Activity:
Since the pictures are not wanted, retype the listing below exactly and without them.

☆ ☆ ☆ ☆

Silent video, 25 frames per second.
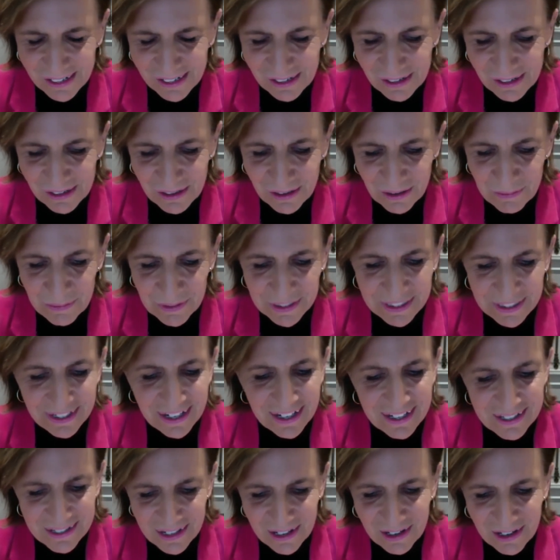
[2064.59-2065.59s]
but
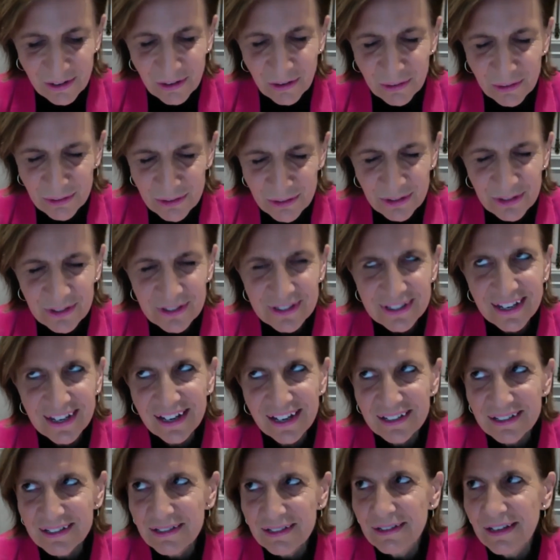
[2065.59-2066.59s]
as I also
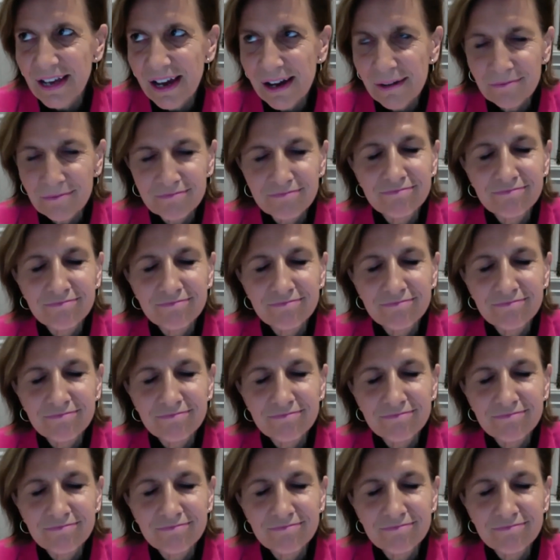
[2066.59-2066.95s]
said, yeah,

☆ ☆ ☆ ☆

Solution to the problem:
Silent video, 25 frames per second.
[2064.59-2065.59s]
but
[2065.59-2066.59s]
as I also
[2066.59-2066.95s]
said, yeah,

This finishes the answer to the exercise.